Unlike pencil, using black ink pen on cotton paper, allows Alessandro to get a rich, vivid texture with a vibrant touch within his art composition. He says: “You can achieve a very intense black by means of which the contrasts and plays of light strongly emerge.” Especially on rough surface paper, it further accentuates this effect.

The technique he uses is rather simple yet quite labourious, says Alessandro. “I draw the subject with the pen, many pens for each illustration actually, by superimposing a layer of chaotic lines on top of another, until I get the right nuances in even the smallest details.” He has experimented pens with felt-tipped, intense fade-resistant water-proof black pigment with tips ranging from 0.1 to 0.8mm. The paper is extra white and weighs 640 g per sqm.

The process of the photoshoot can be tedious and certainly not as simple as what it seems to be

To help him get started on his art venture, he chooses a subject of his interest, arrange it in a photographic studio and take a photoshoot. Alessandro has to shoot a few tens of photographs before he gets that perfect image in terms of composition, contrasts, lights and shadows.

After which, he says: “I meticulously reproduce it with technical black ink pen on rough grain paper.” All drawings are original and drawn by hand, and each takes about 50 to 250 hours to complete. “Normally I do not just reproduce an object as it is, but with simple interventions such as a special coating, a deformation, the combination with other objects I want to get a surprise, a ‘twist’ on the story that the object recounts,” he adds.

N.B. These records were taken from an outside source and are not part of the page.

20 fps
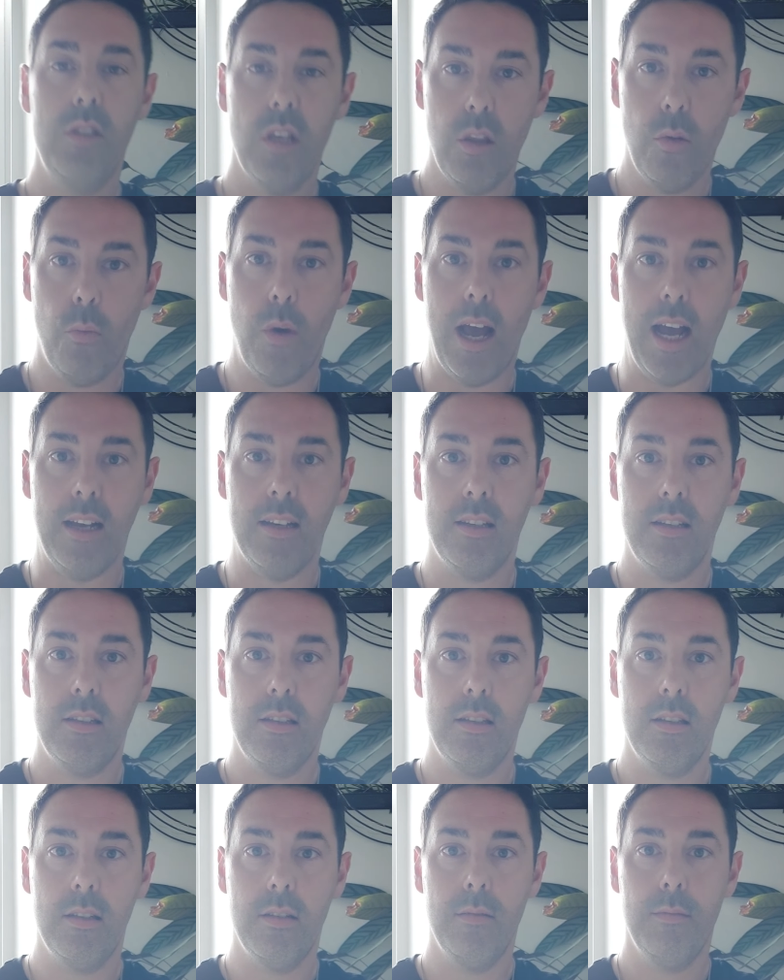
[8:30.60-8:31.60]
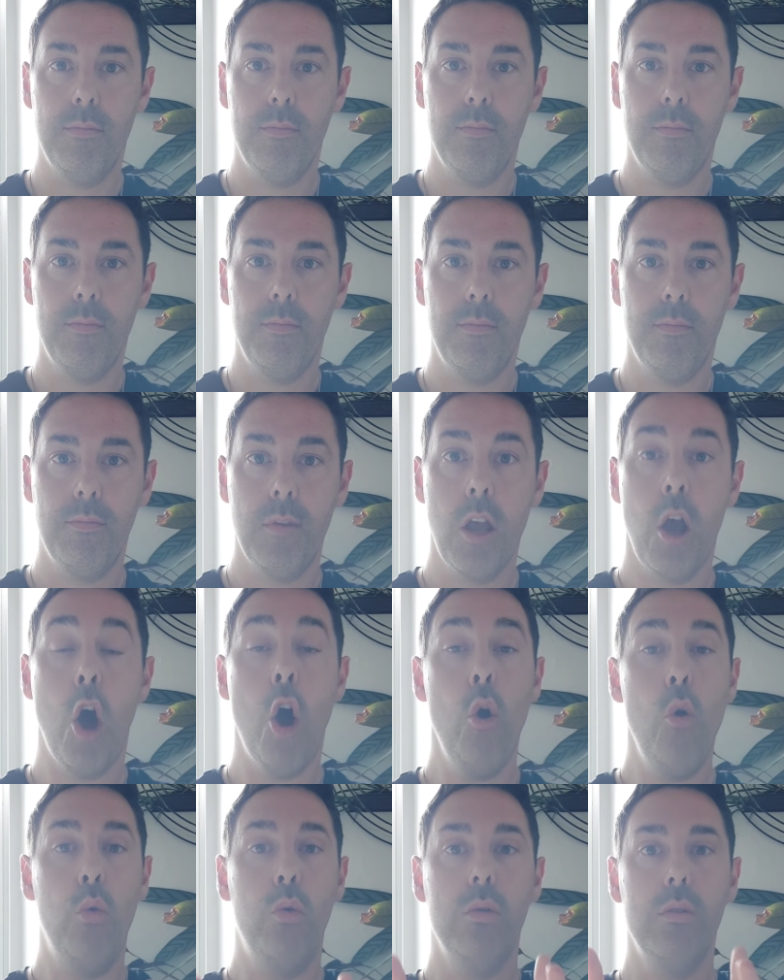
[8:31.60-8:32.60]
to the west.
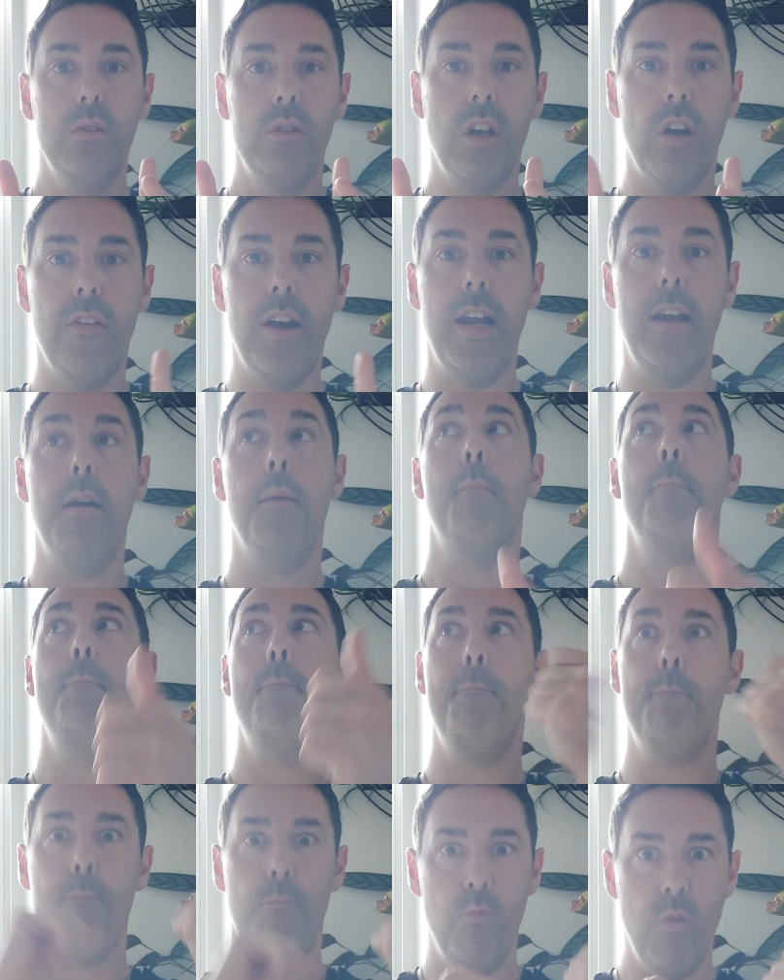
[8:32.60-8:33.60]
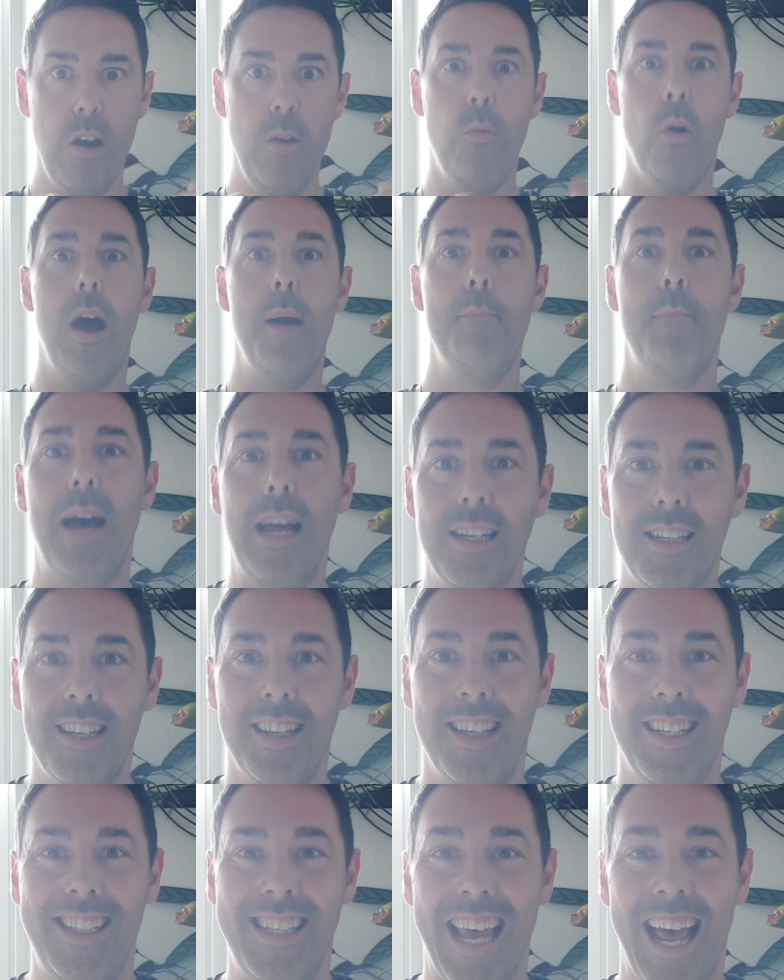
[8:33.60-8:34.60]
Oh, sorry, rewind back to
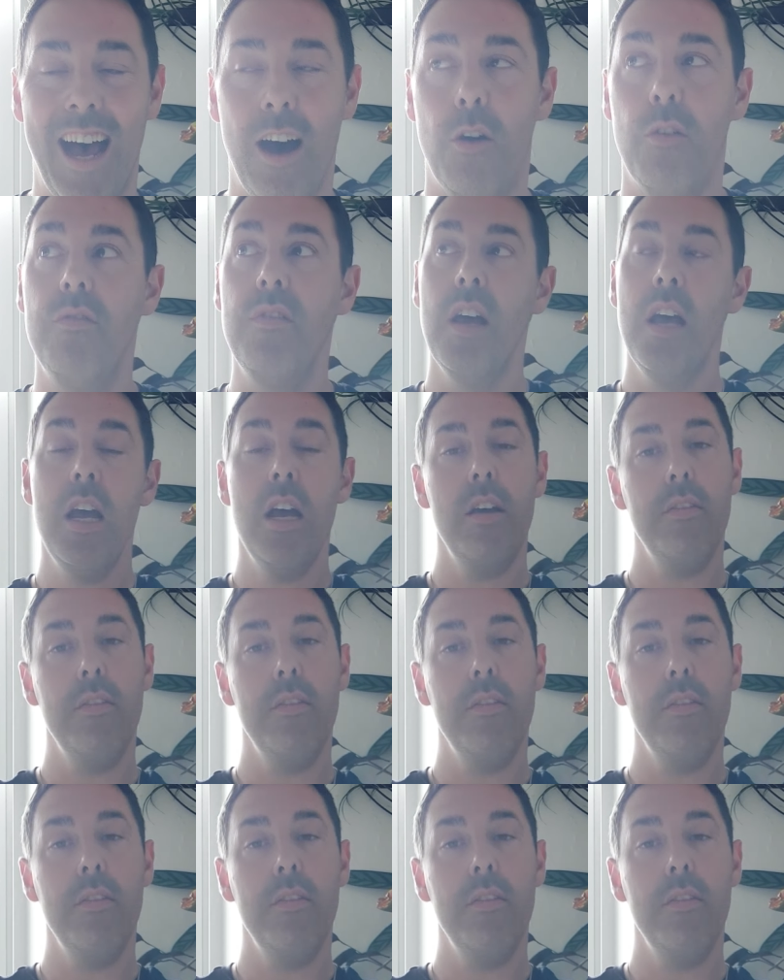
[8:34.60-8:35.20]
the south.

Alessandro’s subjects center around design history and pop culture objects – something that people are more familiar with. His artworks are a reflection of his own experience and memories and he finds a way to show those works in a specific context that people can immediately relate to in a personal and unique way.

“When we find these objects in a new context, this increases the element of surprise,” he concludes.